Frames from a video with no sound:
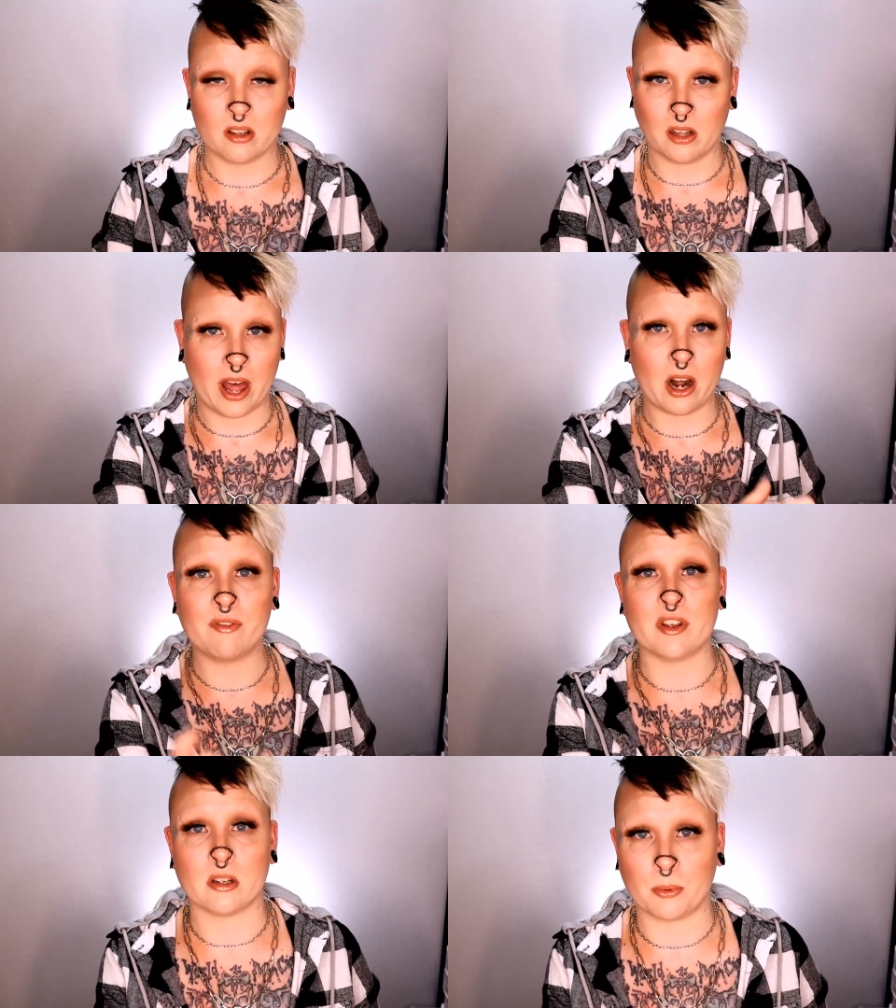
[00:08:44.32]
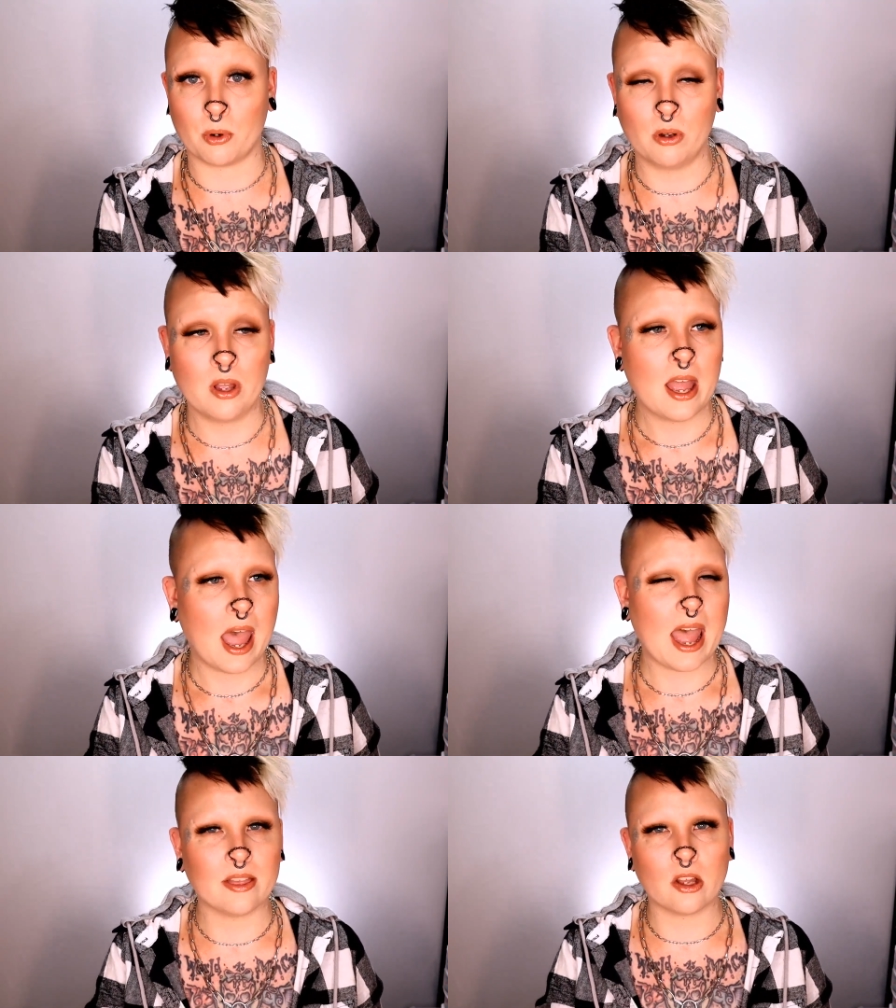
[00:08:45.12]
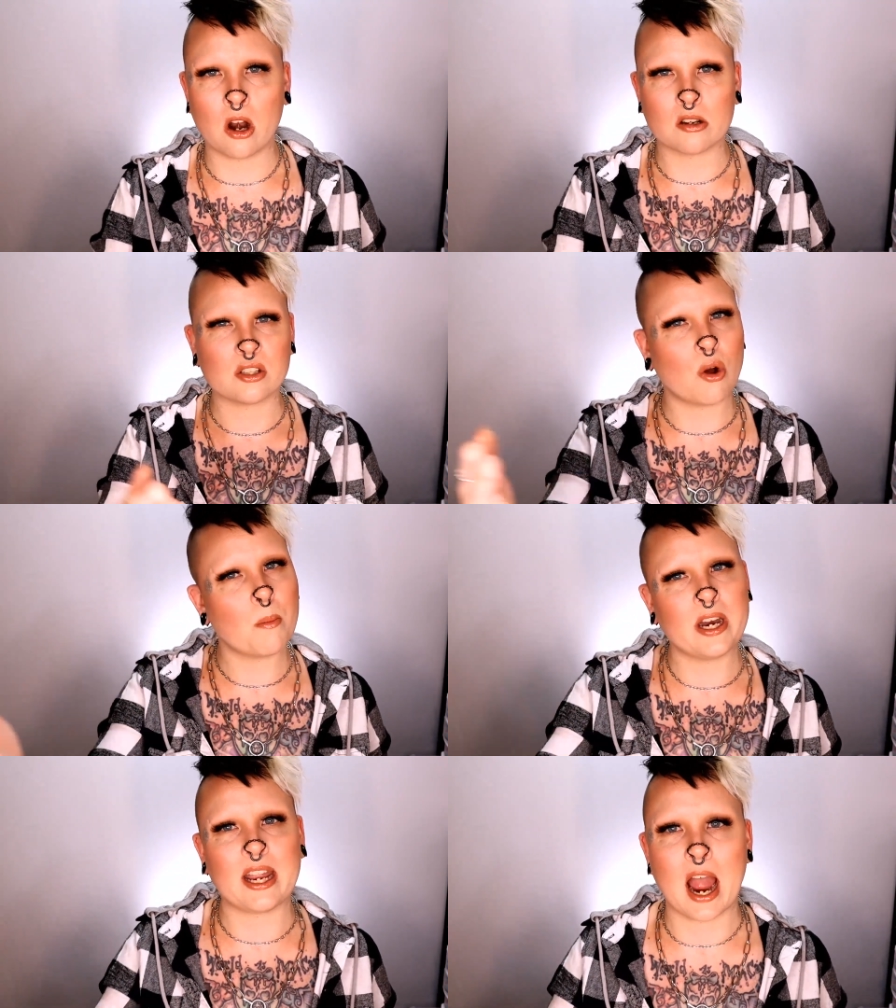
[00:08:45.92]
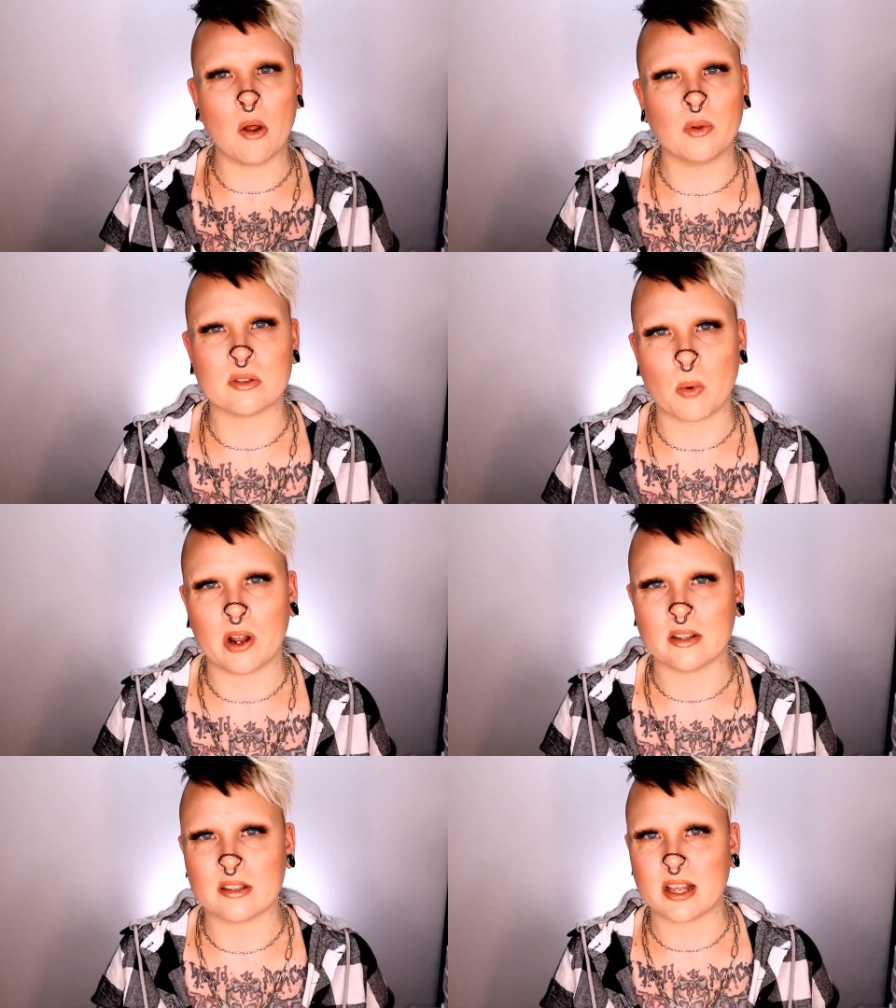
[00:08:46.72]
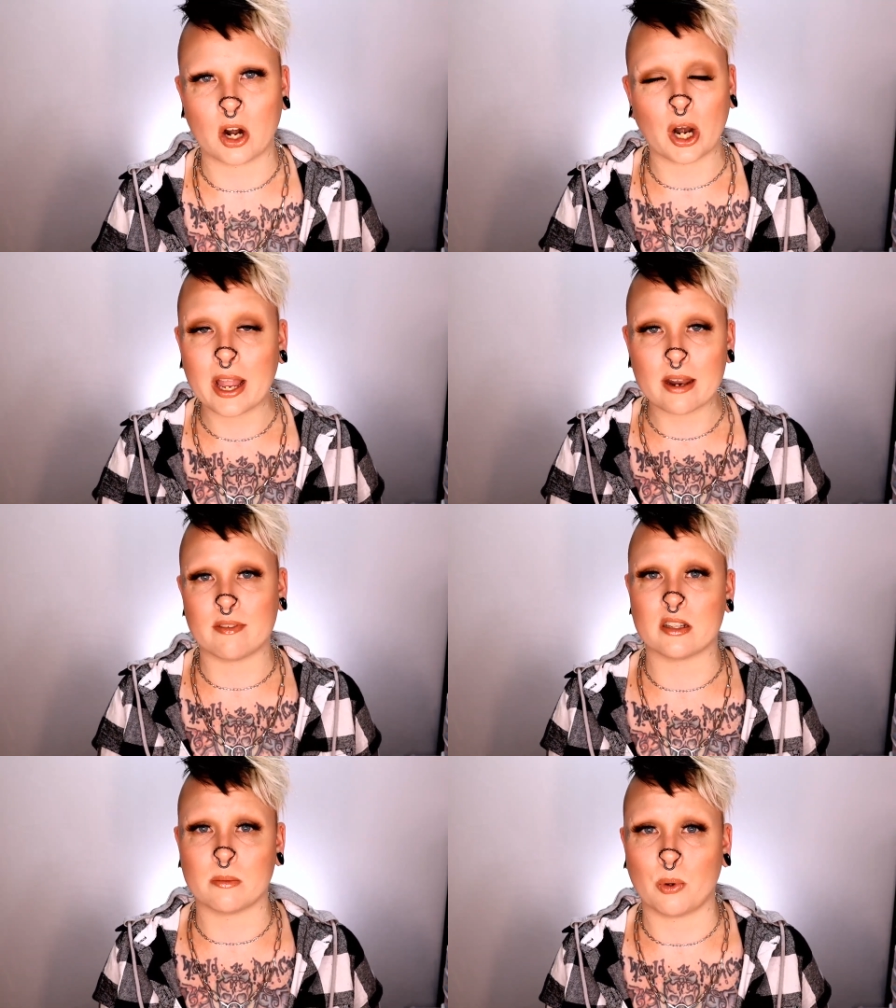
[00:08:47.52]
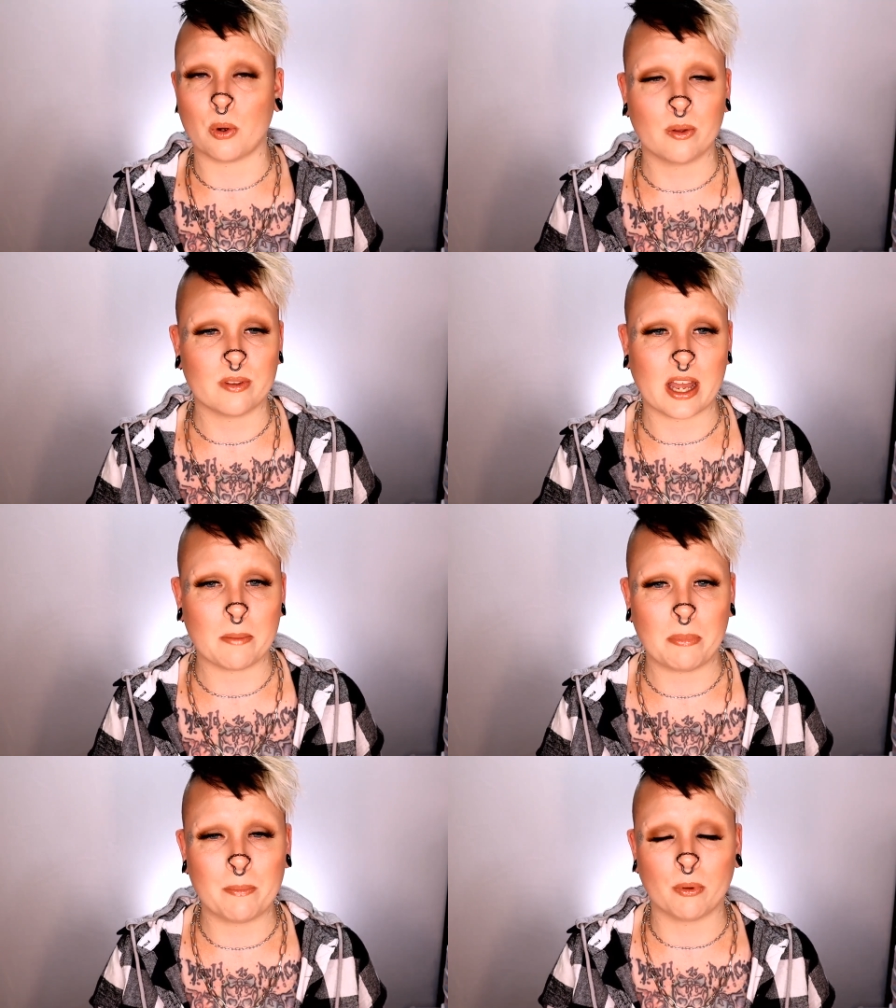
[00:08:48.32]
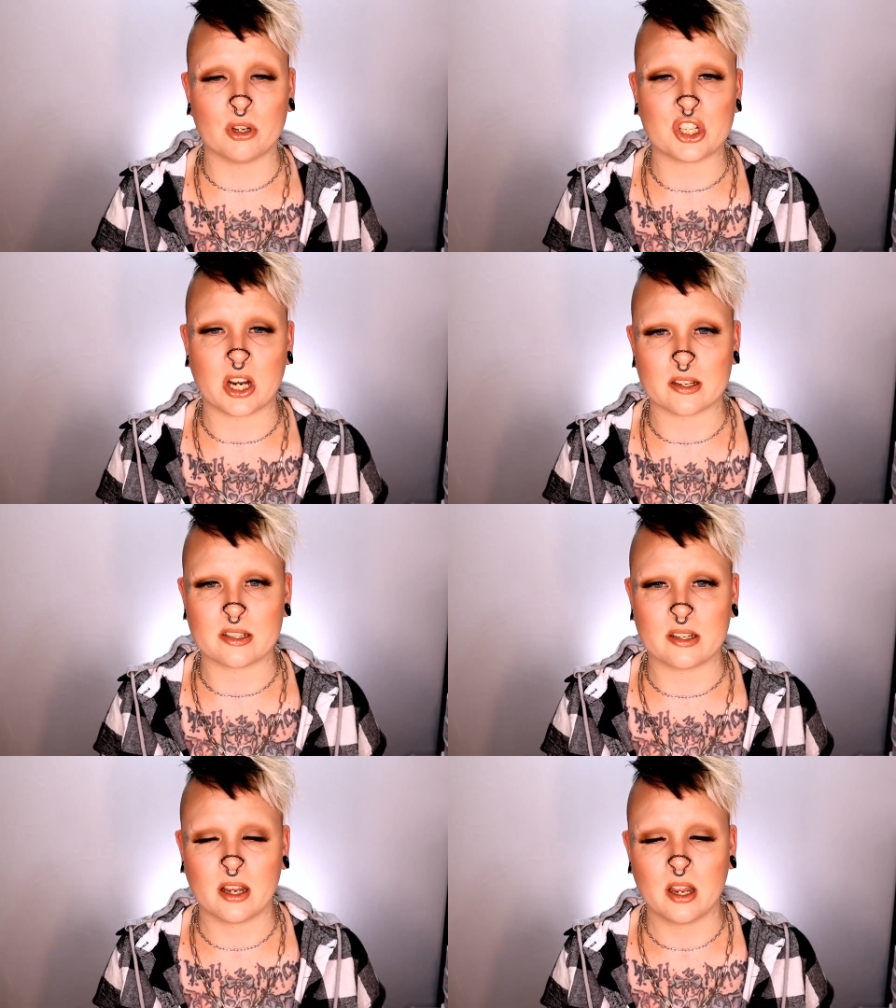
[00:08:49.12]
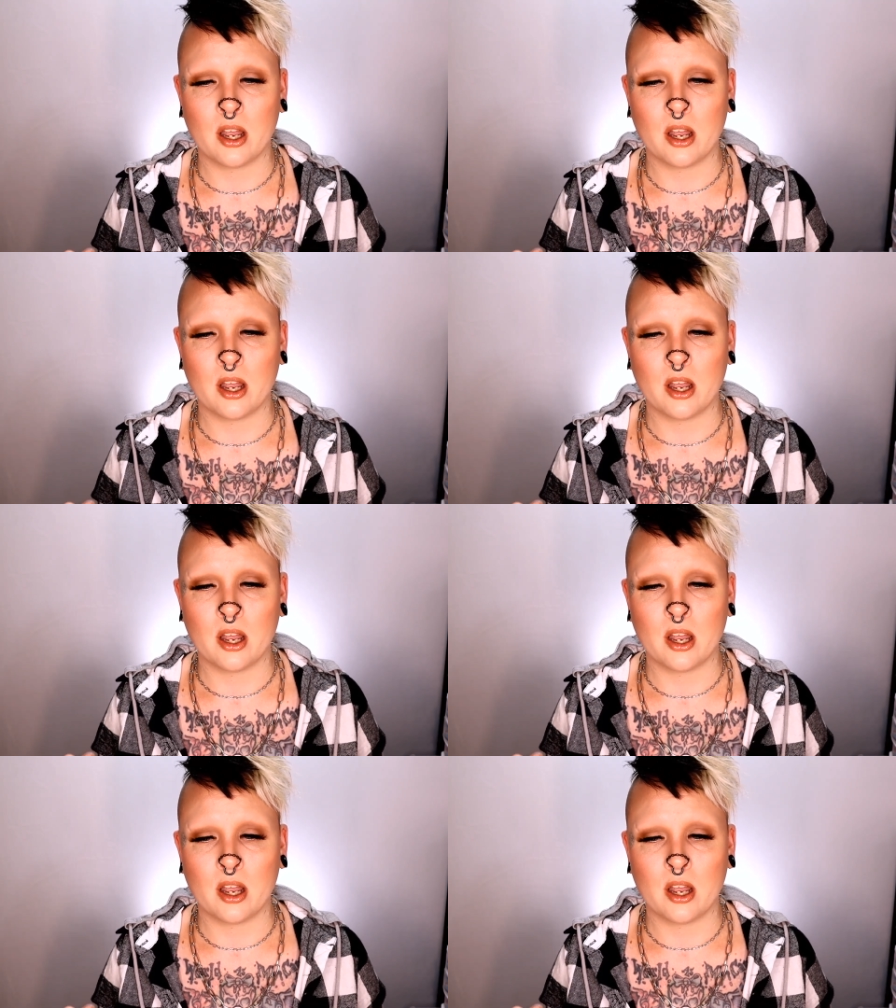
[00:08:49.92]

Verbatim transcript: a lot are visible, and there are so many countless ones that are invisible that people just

☆ ☆ ☆

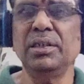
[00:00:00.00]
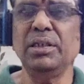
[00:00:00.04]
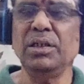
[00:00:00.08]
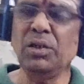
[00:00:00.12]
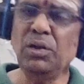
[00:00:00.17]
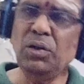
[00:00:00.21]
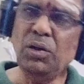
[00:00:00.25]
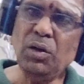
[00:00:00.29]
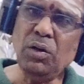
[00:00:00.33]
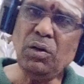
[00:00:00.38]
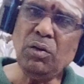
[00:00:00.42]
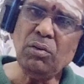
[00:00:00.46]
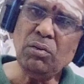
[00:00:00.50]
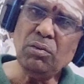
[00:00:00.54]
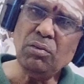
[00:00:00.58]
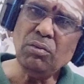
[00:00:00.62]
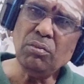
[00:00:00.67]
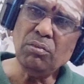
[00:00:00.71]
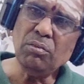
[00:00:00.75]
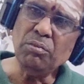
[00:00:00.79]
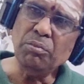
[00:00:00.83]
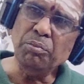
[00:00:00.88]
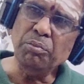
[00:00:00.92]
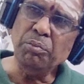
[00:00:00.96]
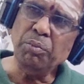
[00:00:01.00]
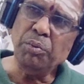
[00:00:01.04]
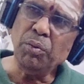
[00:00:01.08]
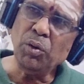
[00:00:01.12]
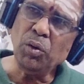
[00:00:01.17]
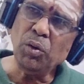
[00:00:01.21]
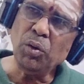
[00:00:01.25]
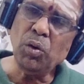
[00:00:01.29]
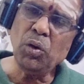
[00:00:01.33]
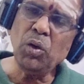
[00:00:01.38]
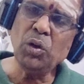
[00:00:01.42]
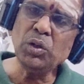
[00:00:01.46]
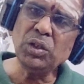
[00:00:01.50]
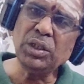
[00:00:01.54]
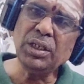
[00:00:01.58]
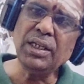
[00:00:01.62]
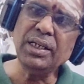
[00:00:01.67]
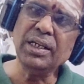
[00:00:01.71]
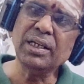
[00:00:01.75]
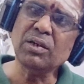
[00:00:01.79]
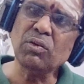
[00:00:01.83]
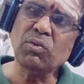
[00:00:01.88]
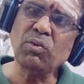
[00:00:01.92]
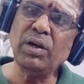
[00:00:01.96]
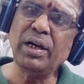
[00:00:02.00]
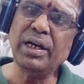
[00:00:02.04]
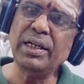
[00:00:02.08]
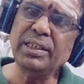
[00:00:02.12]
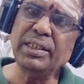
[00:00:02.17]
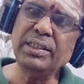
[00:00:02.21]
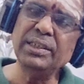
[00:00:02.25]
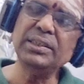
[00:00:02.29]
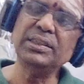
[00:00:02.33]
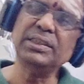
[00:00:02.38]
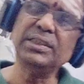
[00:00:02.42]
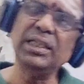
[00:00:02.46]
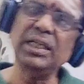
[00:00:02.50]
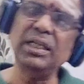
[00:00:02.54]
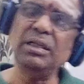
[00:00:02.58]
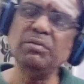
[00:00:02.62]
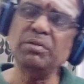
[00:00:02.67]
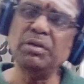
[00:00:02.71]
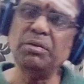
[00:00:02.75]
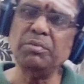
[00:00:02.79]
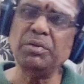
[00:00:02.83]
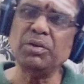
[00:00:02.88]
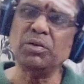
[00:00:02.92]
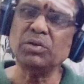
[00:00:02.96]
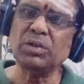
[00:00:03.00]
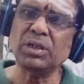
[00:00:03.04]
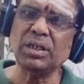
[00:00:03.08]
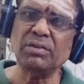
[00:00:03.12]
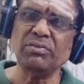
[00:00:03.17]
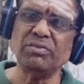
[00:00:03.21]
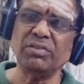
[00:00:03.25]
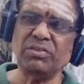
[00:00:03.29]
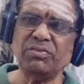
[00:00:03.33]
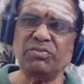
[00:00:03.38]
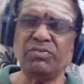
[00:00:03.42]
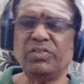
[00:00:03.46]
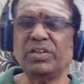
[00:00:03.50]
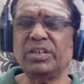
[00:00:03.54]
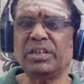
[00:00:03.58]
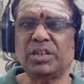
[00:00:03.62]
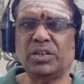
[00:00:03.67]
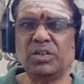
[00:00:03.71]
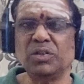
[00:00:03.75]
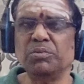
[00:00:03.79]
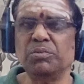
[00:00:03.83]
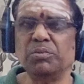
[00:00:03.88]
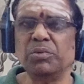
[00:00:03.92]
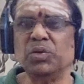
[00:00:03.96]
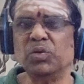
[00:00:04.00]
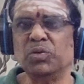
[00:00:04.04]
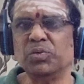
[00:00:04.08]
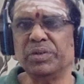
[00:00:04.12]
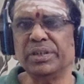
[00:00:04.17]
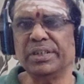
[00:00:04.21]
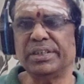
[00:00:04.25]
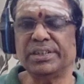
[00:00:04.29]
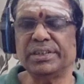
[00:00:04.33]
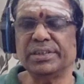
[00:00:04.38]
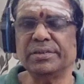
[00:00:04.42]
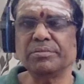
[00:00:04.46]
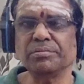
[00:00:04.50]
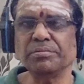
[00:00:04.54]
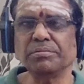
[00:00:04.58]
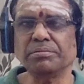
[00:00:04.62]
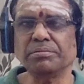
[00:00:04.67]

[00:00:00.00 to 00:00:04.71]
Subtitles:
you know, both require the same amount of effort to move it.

☆ ☆ ☆

Your copy should hold the lines from the one with "[00:00:04.04]" up to and including the one with "[00:00:00.00 to 00:00:04.71]", exactly as in the data above, and no pictures.

[00:00:04.04]
[00:00:04.08]
[00:00:04.12]
[00:00:04.17]
[00:00:04.21]
[00:00:04.25]
[00:00:04.29]
[00:00:04.33]
[00:00:04.38]
[00:00:04.42]
[00:00:04.46]
[00:00:04.50]
[00:00:04.54]
[00:00:04.58]
[00:00:04.62]
[00:00:04.67]

[00:00:00.00 to 00:00:04.71]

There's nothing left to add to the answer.